GERMANY - The German second pillar will have to become more attractive for people but also address the problem those weary of saving for themselves, experts at the annual conference of the German industry pension association IPV found.

Richard Herrmann, board member at Heubeck, told the delegates in Berlin yesterday, that the occupational pension system of the future will have to be designed to attract and hold the right people.

"The trend will (at least partly) revert towards final-salary schemes," noted the actuary.

He also predicts an "upgrading" of pension plans for non-managerial employees to the level of pension plans for managers.

"Employees are valuing occupational pensions more and more," Herrmann pointed out.

Addressing the government he demanded allowing part-payments from the second-pillar prior to the actual retirement to make the phasing out of the employment more flexible.

Heribert Karch, chairman at the pension association aba, said he "can only warn against a purely mandatory system" but once again spoke out in favour of an opting-out scheme.

"It has become clear that the homo economicus is really only an idea rather than actual fact and that some people might need more of an incentive to save for their retirement but by applying too much pressure you can ruin everything," Karch explained.
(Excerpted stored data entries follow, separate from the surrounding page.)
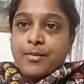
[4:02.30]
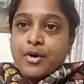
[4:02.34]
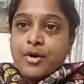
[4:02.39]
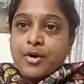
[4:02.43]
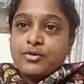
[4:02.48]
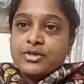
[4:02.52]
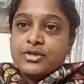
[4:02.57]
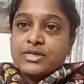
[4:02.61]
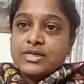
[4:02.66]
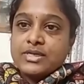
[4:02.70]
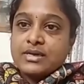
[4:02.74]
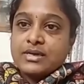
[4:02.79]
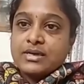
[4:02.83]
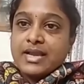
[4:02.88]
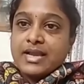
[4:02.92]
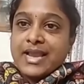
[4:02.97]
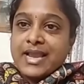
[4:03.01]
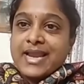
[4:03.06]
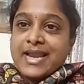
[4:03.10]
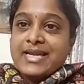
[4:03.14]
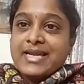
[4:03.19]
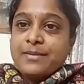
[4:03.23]
about
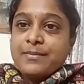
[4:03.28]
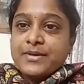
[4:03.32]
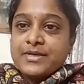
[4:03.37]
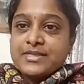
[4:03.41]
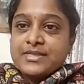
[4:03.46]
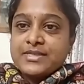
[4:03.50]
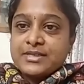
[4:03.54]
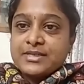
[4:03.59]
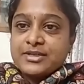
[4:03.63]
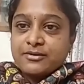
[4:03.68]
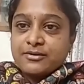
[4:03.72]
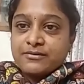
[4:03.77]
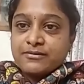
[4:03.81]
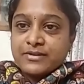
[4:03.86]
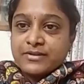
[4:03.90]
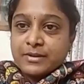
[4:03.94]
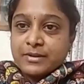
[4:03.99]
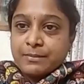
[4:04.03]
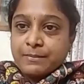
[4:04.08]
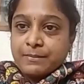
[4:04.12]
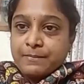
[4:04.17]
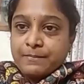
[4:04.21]
80%
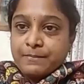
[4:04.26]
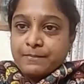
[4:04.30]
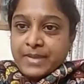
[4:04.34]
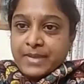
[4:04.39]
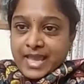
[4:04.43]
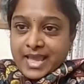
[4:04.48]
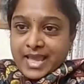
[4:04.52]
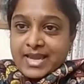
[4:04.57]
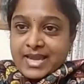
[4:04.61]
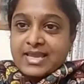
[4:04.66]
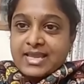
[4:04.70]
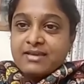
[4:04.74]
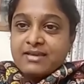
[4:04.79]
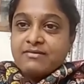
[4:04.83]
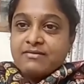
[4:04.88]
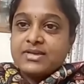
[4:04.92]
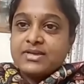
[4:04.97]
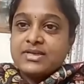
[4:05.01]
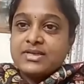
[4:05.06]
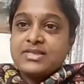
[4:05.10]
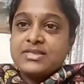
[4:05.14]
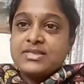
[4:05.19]
of the
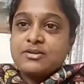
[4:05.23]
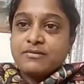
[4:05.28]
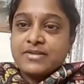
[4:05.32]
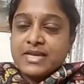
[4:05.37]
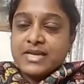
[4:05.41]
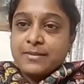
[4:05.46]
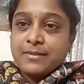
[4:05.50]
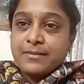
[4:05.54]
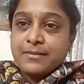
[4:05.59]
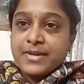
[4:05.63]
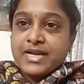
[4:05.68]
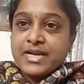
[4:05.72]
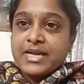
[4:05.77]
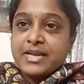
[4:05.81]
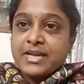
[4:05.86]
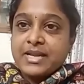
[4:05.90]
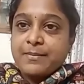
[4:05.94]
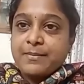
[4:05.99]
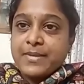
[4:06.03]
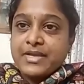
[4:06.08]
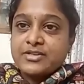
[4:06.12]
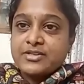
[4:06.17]
caregivers of the
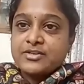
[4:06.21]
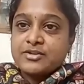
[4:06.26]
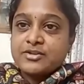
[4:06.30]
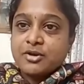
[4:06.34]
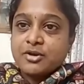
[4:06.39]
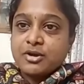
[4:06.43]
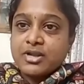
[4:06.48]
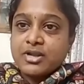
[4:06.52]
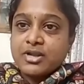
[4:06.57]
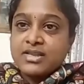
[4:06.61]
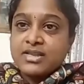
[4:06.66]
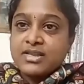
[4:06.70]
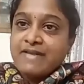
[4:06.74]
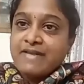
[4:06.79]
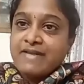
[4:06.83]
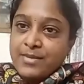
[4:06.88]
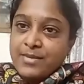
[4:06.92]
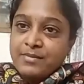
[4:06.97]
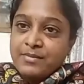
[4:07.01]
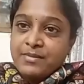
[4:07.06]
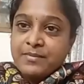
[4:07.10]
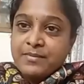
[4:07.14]
dementic patients are the
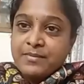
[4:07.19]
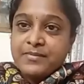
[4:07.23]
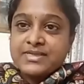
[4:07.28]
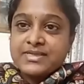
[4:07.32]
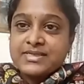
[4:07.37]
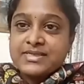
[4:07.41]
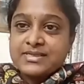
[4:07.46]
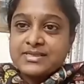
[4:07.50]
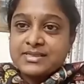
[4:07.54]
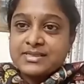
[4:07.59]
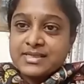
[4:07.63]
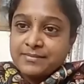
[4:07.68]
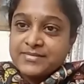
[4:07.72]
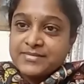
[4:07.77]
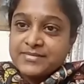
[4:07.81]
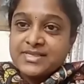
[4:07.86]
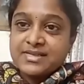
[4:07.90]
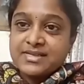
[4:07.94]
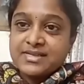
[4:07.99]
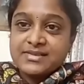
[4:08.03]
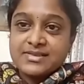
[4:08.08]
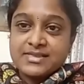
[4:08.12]
family members
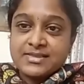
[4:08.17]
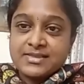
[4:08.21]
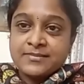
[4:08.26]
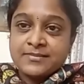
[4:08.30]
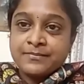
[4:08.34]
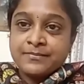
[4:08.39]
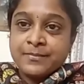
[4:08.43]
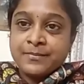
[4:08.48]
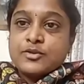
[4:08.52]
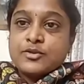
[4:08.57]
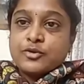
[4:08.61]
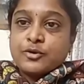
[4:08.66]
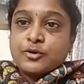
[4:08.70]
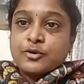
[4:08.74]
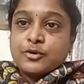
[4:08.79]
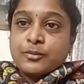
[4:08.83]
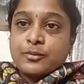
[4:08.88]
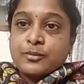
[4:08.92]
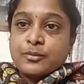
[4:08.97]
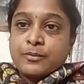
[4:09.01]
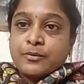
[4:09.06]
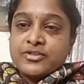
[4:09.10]
themselves.
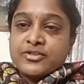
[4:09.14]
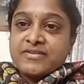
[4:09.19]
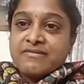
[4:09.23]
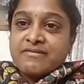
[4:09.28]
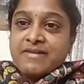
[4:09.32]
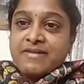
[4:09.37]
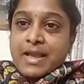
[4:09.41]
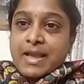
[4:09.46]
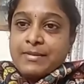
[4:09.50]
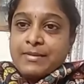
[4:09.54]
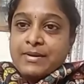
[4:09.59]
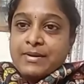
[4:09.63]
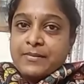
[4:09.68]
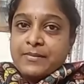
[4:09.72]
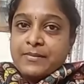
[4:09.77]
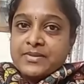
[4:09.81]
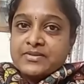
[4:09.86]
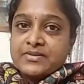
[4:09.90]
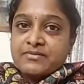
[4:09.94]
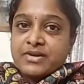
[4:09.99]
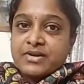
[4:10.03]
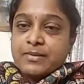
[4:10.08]
So most of the family
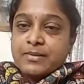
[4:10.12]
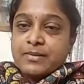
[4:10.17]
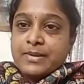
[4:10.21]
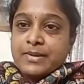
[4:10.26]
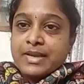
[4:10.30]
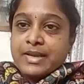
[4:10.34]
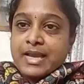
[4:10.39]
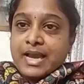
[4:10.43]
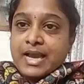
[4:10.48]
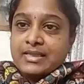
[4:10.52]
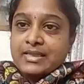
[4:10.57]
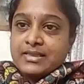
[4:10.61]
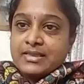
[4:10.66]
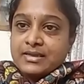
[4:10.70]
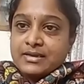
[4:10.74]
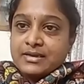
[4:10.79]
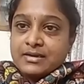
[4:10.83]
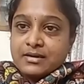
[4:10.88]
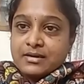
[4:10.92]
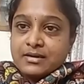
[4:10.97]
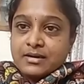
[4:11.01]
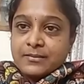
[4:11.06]
members will be
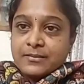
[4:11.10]
either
He called on politicians to simplify the second pillar to get rid of complicated tax arrangements forcing companies to have up to five different pension schemes within one company.

Annette Niederfranke, undersecretary in the German labour ministry, provided figures on the unequal coverage of the occupational pension system in Germany.

While 19.6 million Germans have some kind of accrued assets in an occupational pension plan, 1.8 million neither have saved in the second pillar nor signed a contract for a third pillar Riester pension plan.

"And most of those have a very low income," Niederfranke pointed out.
Additionally, only 30% of people in SMEs are covered by an occupational pension plan, while around 90% in companies with over 1,000 employees are.

Niederfranke used the figures to support the governments plans for a top-up pension which would make every employee who saved in the second pillar but whose pension benefit fell below a certain threshold eligible for a top-up to €850 per month

The model which is also supported by aba is currently at the centre of a heated discussion in German political circles and the media.

Critics argue that the money will have to come from the already burdened first pillar Pay as you go system, others fear that people might use the scheme for social fraud.